> [HOW TO COMPLETE THIS TASK] Below this sentence is a listing; return exactly its lines from the one with "Silent video, 10 frames per second." to the one with "Word for word: highlighting examples of", both kept, and nothing more.
---------------
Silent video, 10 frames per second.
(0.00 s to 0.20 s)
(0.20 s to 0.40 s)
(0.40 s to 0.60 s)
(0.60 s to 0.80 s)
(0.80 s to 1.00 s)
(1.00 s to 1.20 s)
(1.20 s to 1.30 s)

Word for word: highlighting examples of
---------------
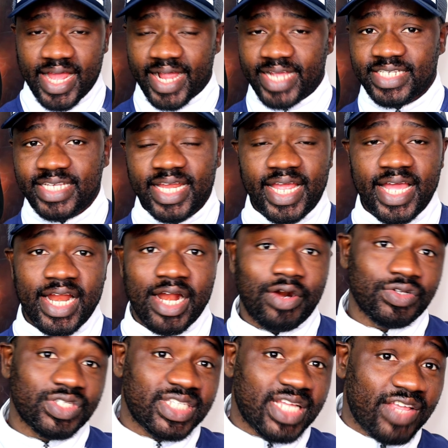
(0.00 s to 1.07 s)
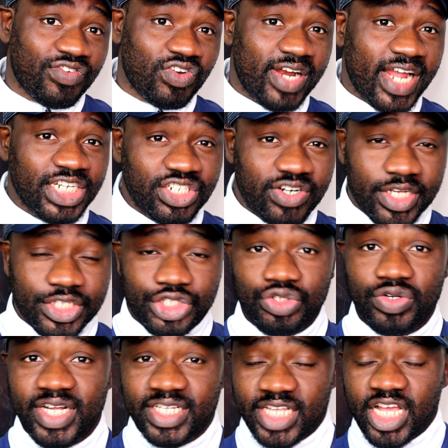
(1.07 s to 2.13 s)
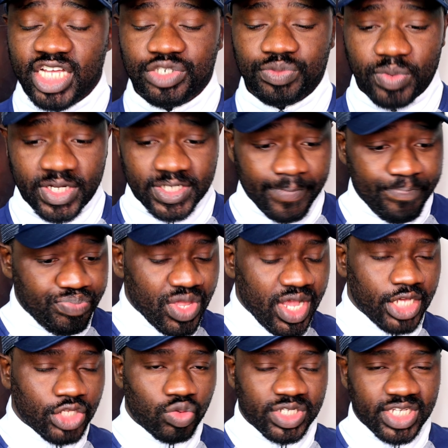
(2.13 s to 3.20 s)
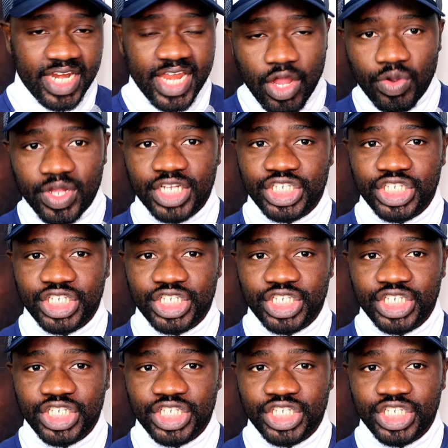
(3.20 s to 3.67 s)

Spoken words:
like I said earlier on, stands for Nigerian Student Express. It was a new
---------------
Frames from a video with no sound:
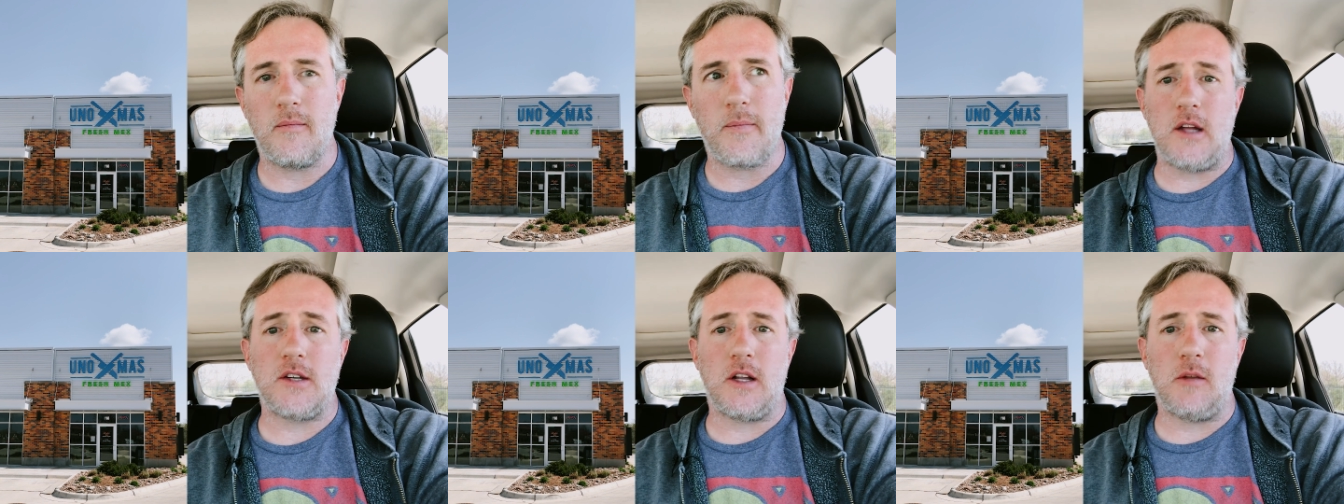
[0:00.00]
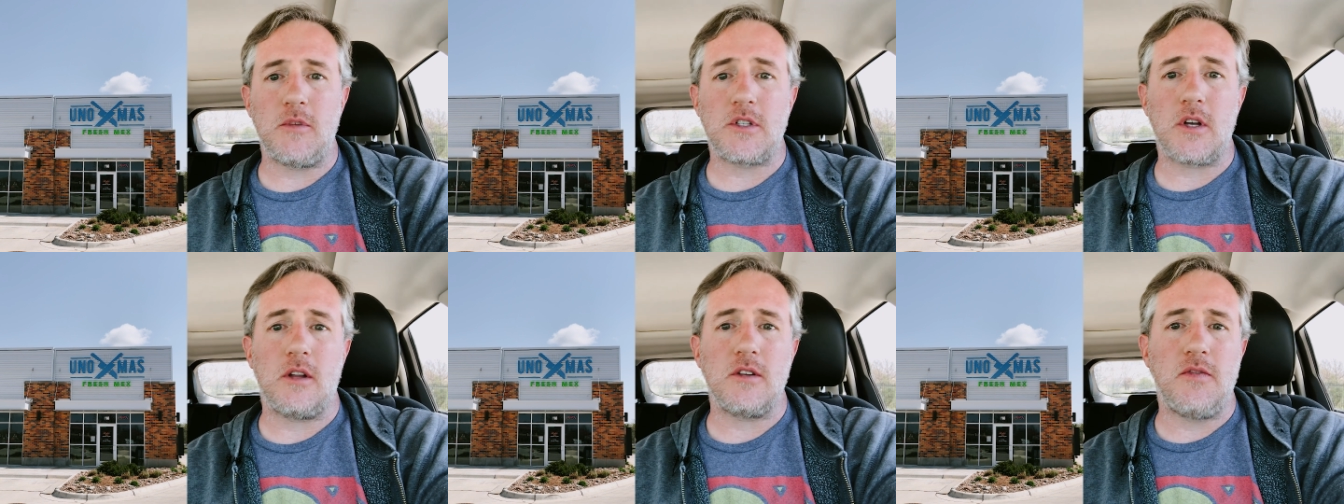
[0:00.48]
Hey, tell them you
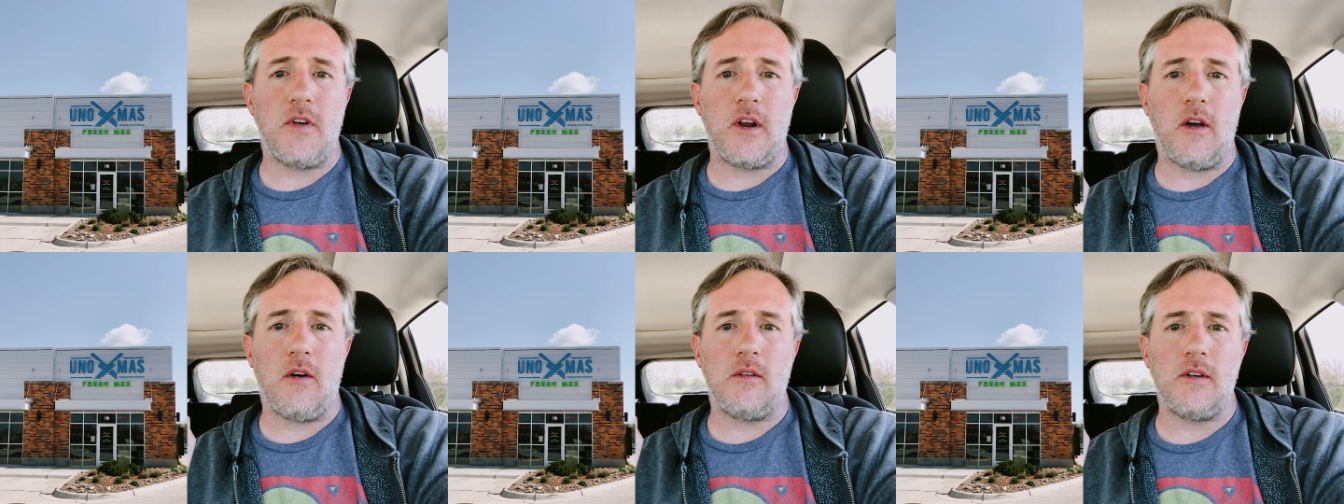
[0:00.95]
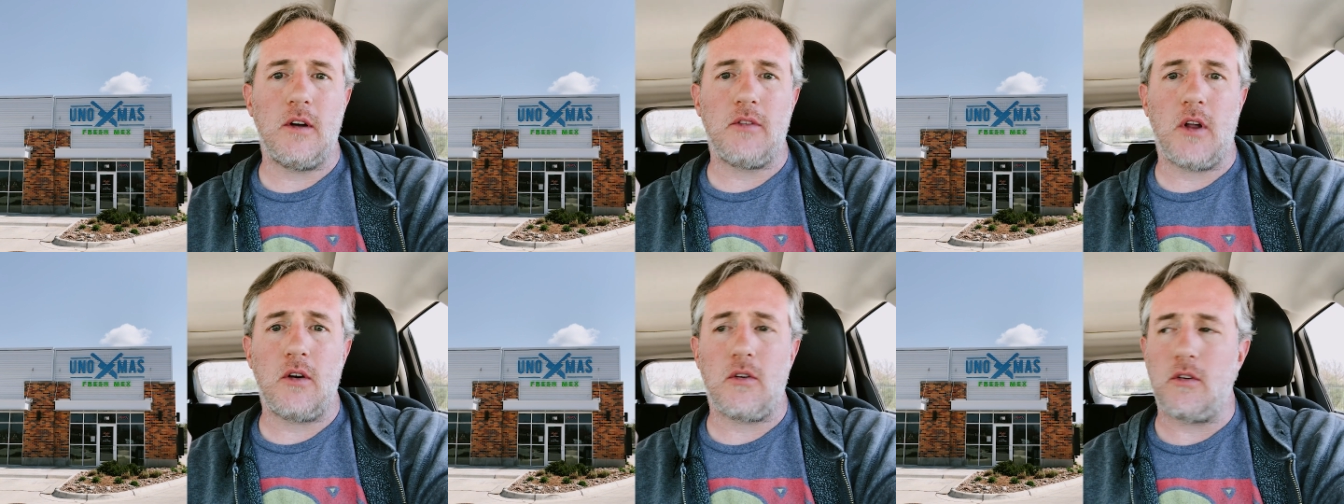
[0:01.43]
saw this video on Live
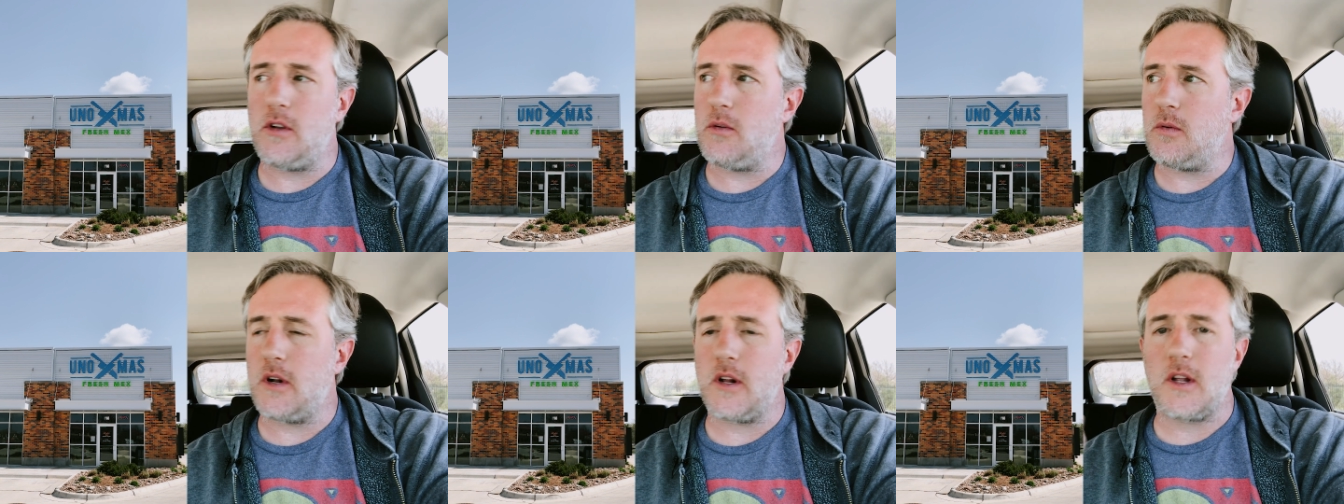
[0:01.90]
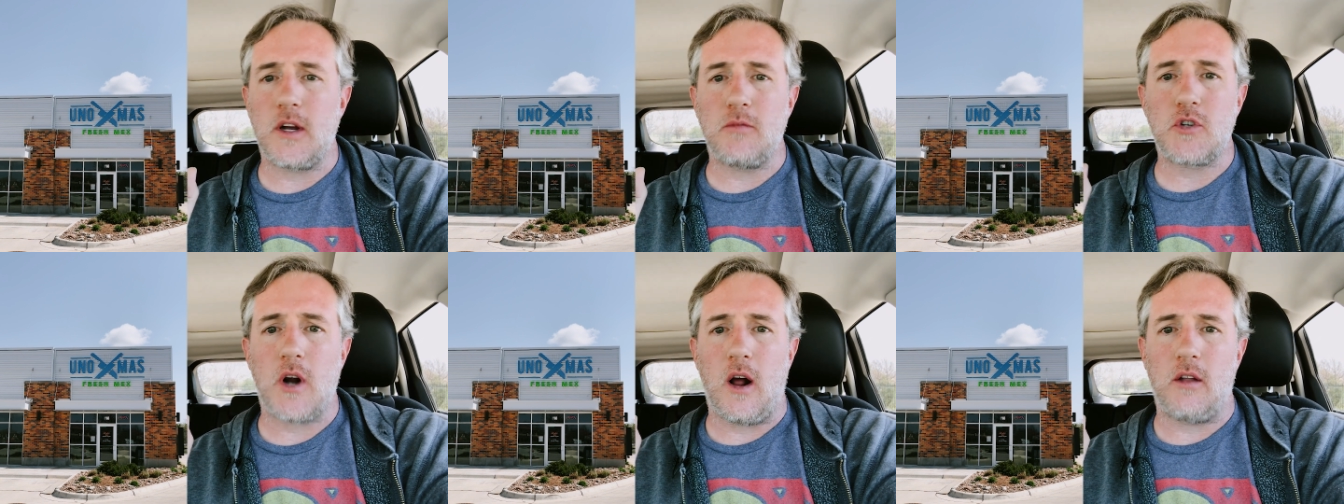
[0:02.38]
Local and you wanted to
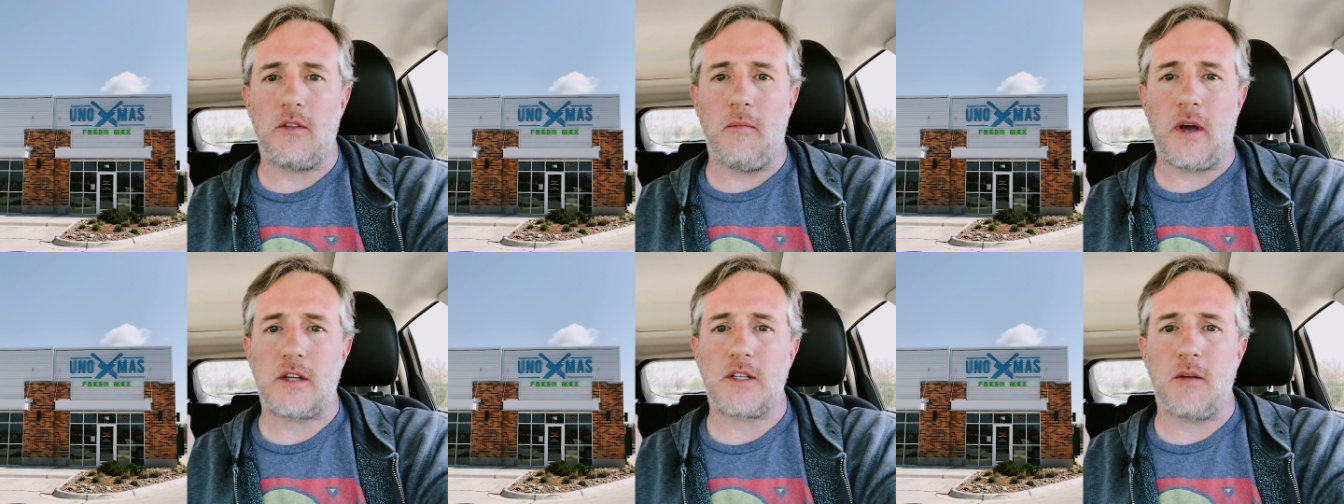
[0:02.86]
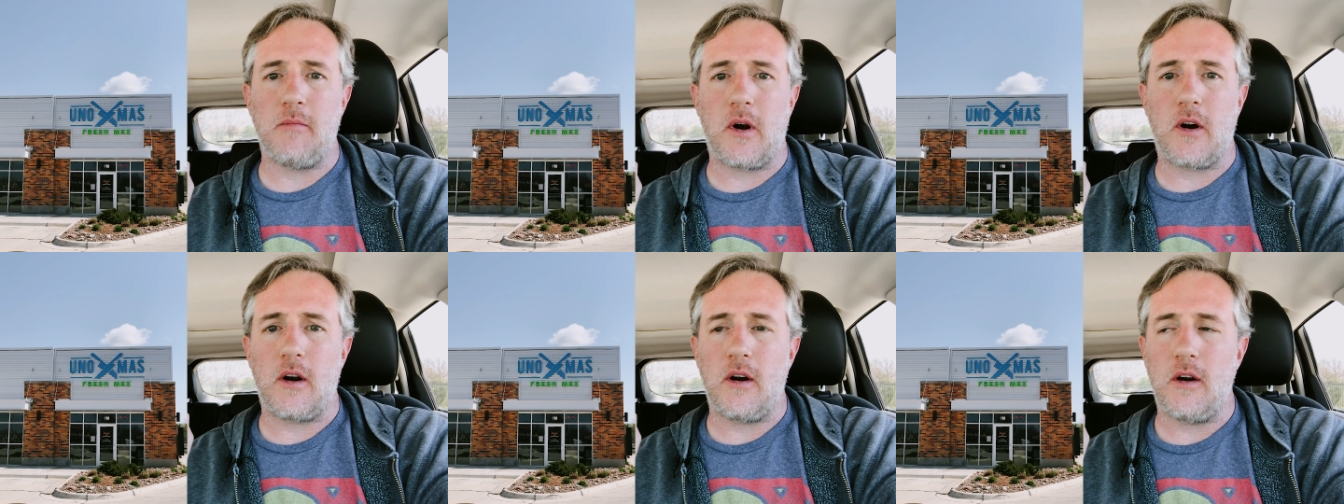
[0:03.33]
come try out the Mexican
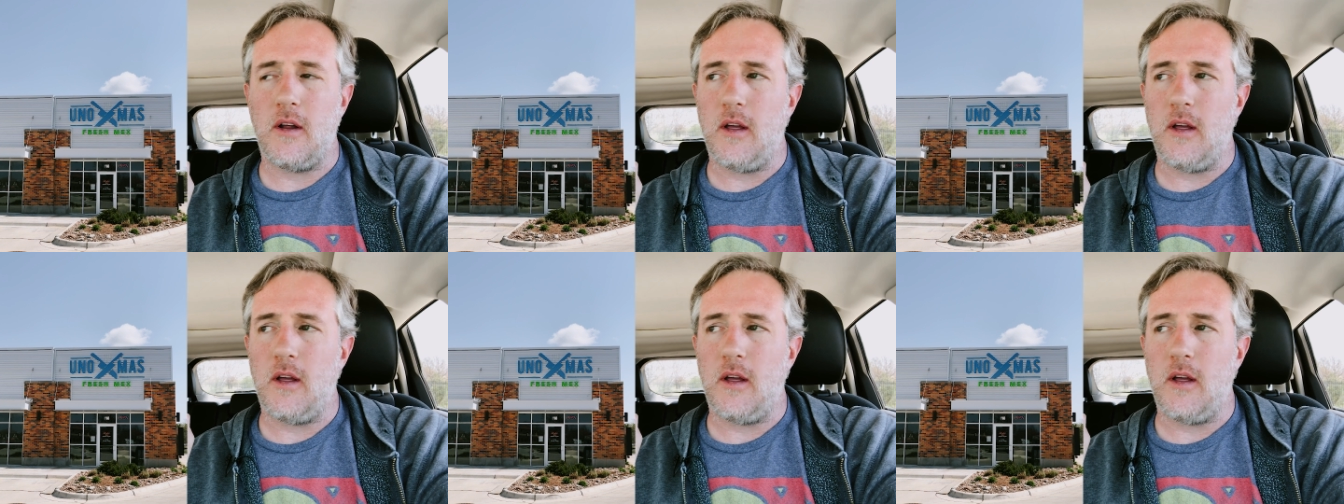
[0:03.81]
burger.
---------------
> [EXPECTED OUTPUT]
Silent video, 10 frames per second.
(0.00 s to 0.20 s)
(0.20 s to 0.40 s)
(0.40 s to 0.60 s)
(0.60 s to 0.80 s)
(0.80 s to 1.00 s)
(1.00 s to 1.20 s)
(1.20 s to 1.30 s)

Word for word: highlighting examples of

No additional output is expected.